**Available data**
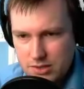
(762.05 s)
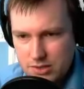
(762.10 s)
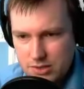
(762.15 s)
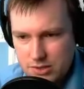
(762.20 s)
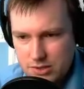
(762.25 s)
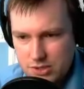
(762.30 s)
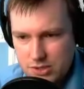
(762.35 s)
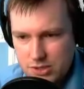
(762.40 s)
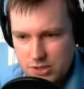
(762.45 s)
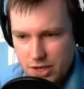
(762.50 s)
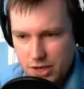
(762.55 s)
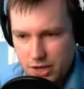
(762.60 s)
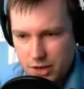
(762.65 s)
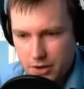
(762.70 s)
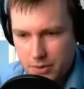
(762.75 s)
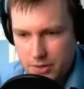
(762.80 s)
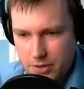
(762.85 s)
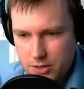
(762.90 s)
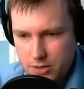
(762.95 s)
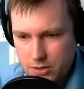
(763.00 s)

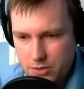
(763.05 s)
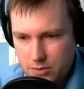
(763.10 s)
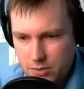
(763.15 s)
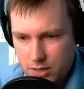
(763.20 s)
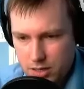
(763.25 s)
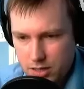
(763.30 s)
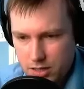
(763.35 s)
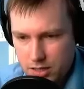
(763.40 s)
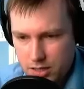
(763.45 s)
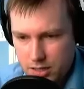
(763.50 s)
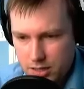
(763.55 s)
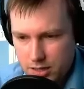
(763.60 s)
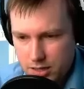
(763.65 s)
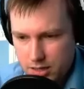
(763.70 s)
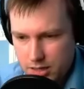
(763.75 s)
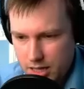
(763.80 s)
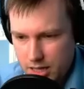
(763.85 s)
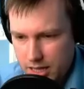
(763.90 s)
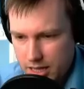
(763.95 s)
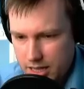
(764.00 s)
So, you are
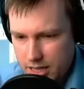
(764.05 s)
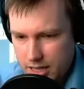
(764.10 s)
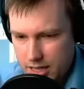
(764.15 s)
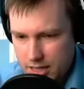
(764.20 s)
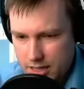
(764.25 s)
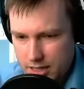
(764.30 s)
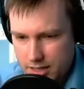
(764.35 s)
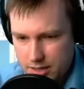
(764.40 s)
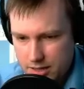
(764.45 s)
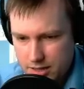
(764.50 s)
there.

**Work instructions**
Please retype the material in full, exactly as it reads, apart from the images.

**Task solution**
(762.05 s)
(762.10 s)
(762.15 s)
(762.20 s)
(762.25 s)
(762.30 s)
(762.35 s)
(762.40 s)
(762.45 s)
(762.50 s)
(762.55 s)
(762.60 s)
(762.65 s)
(762.70 s)
(762.75 s)
(762.80 s)
(762.85 s)
(762.90 s)
(762.95 s)
(763.00 s)

(763.05 s)
(763.10 s)
(763.15 s)
(763.20 s)
(763.25 s)
(763.30 s)
(763.35 s)
(763.40 s)
(763.45 s)
(763.50 s)
(763.55 s)
(763.60 s)
(763.65 s)
(763.70 s)
(763.75 s)
(763.80 s)
(763.85 s)
(763.90 s)
(763.95 s)
(764.00 s)
So, you are
(764.05 s)
(764.10 s)
(764.15 s)
(764.20 s)
(764.25 s)
(764.30 s)
(764.35 s)
(764.40 s)
(764.45 s)
(764.50 s)
there.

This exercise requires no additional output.